__What you should do__.
Below are the entries; transcribe them exactly and drop every picture.

__Data for the task__.
════════════════════
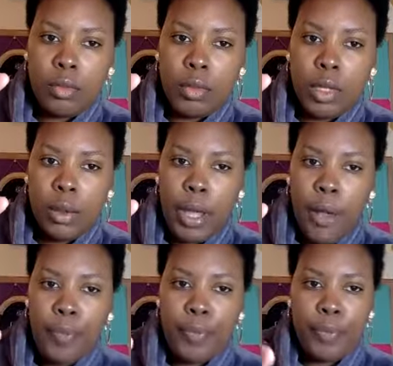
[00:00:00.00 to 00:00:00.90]
Here we go.
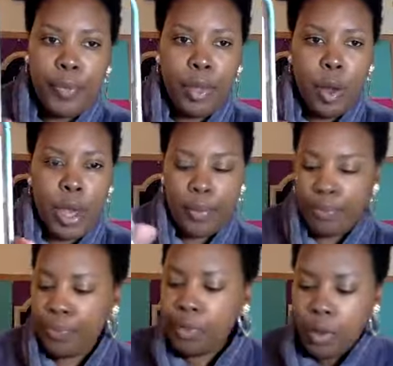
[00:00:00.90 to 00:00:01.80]
Okay.
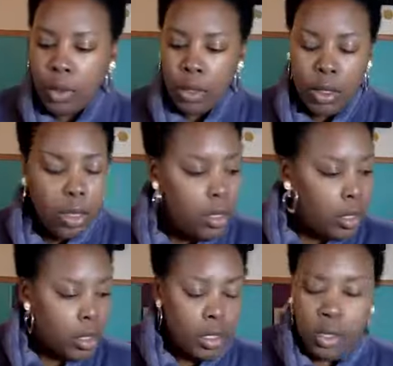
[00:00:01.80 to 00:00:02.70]

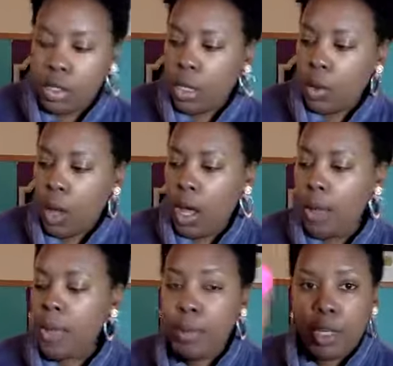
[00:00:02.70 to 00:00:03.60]
So
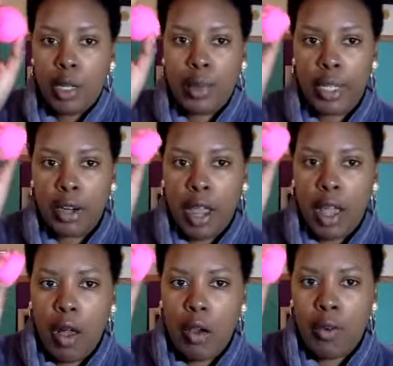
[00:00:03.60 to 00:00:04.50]
my beauty blender, I
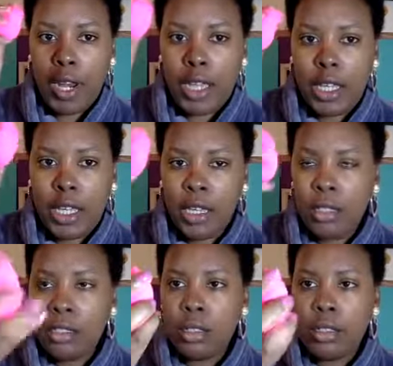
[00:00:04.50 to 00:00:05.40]
already
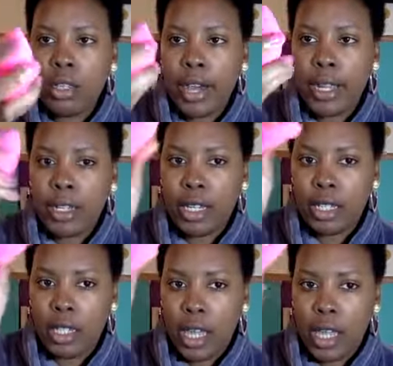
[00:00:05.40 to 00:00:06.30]
got it
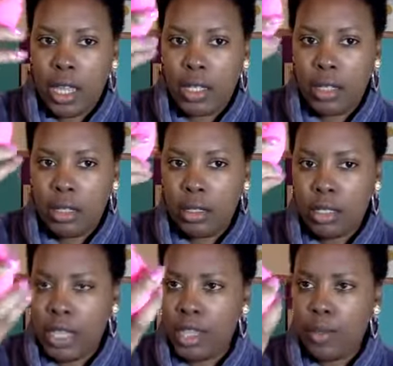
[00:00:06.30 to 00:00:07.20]
nice and
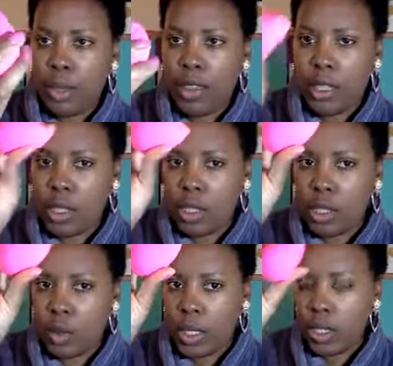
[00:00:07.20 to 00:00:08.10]
damp and then
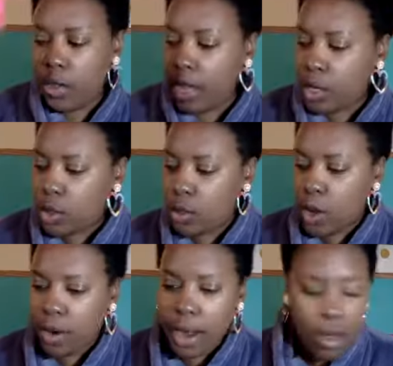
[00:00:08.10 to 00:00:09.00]
squeeze all the extra
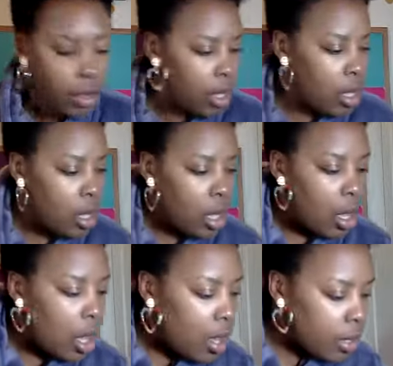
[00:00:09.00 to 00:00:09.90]
water out.
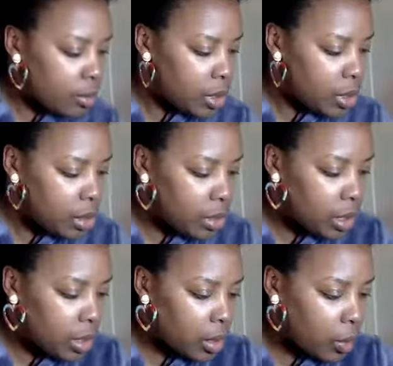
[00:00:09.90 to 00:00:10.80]
I'm
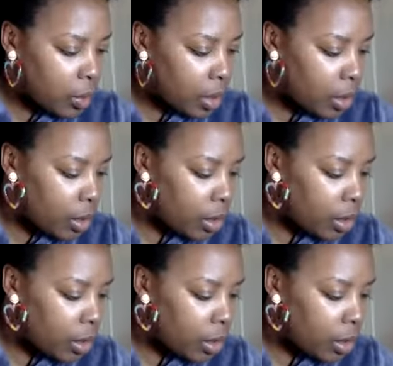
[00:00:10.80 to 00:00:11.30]
starting with,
════════════════════
__Expected output__.
[00:00:00.00 to 00:00:00.90]
Here we go.
[00:00:00.90 to 00:00:01.80]
Okay.
[00:00:01.80 to 00:00:02.70]

[00:00:02.70 to 00:00:03.60]
So
[00:00:03.60 to 00:00:04.50]
my beauty blender, I
[00:00:04.50 to 00:00:05.40]
already
[00:00:05.40 to 00:00:06.30]
got it
[00:00:06.30 to 00:00:07.20]
nice and
[00:00:07.20 to 00:00:08.10]
damp and then
[00:00:08.10 to 00:00:09.00]
squeeze all the extra
[00:00:09.00 to 00:00:09.90]
water out.
[00:00:09.90 to 00:00:10.80]
I'm
[00:00:10.80 to 00:00:11.30]
starting with,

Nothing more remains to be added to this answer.